Сюда то и должен быть введен психологический опыт. Современный психолог, за немногими исключениями, давно уже отступил от того взгляда, будто образы воспоминания представляют собой род поблекших фотограмм восприятия. Существуют уже многочисленные специальные исследования, указывающие на то, что это не так. Но до сих пор еще опыты не были приспособлены к тому, чтобы найти себе прямое приложение к юридической постановке вопроса. Но это, как я надеюсь, будет возможно при моей попытке.

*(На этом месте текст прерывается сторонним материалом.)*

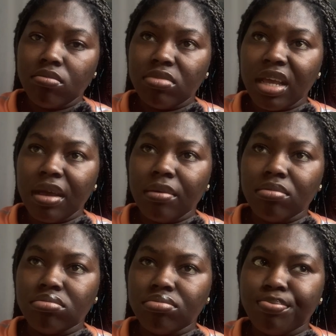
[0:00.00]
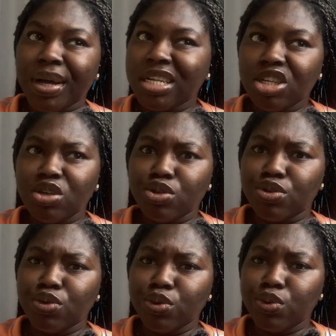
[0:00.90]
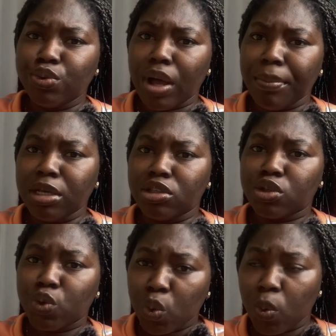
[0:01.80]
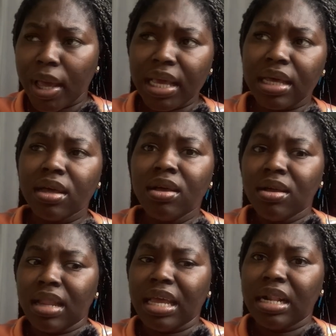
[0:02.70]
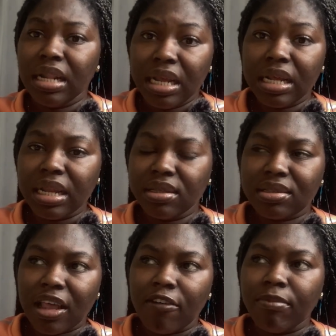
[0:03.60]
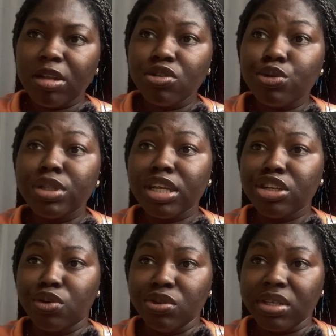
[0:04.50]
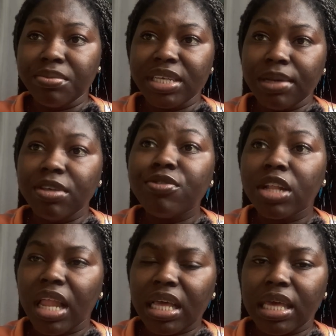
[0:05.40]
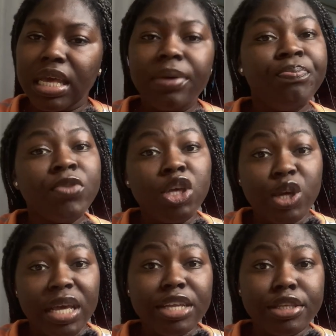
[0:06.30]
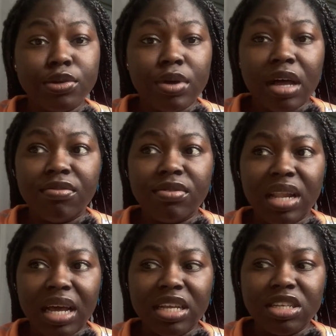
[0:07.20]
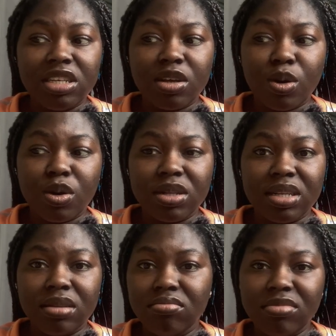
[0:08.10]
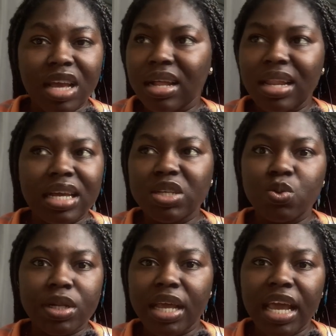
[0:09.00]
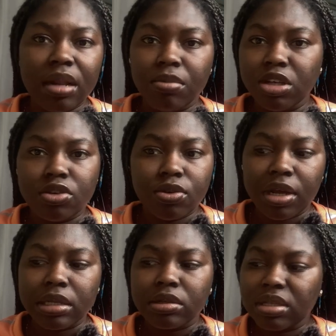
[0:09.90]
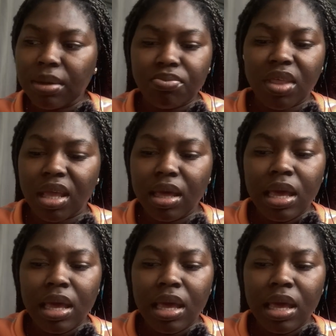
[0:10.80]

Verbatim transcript: They punish you to do, I mean, school work like cleaning and stuff. But those who did good, sometimes if you're lucky, you get to have lunch or yeah lunch with the headmistress or something.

В нашем вопросе опыт прежде всего может дать нам очную ставку между объективной действительностью и показанием воспоминания, благодаря чему можно с точностью исследовать это показание. Для этого нам нужно вызвать воспоминания о таких Фактах, которые не исчезают безвозвратно, как большинство Фактов действительной жизни, вместе с моментом их восприятия, но которые надолго закрепились или могут быть закреплены, вследствие чего их можно сверить с показанием. Такими Фактами мы назовем: показанные картины, предложенные тексты; если нужны „действия“, то можно воспользоваться кинематографами или театральными представлениями, для хода которых книга текста дает масштаб сравнения.
В своих опытах я ссылался до сих пор на картины и тексты; здесь я еще не мог обработать результатов последних (за исключением описанных в приложении „Экспериментальных слухов“); поэтому то, о чем я сообщу теперь, будет касаться выводов, полученных с помощью картин.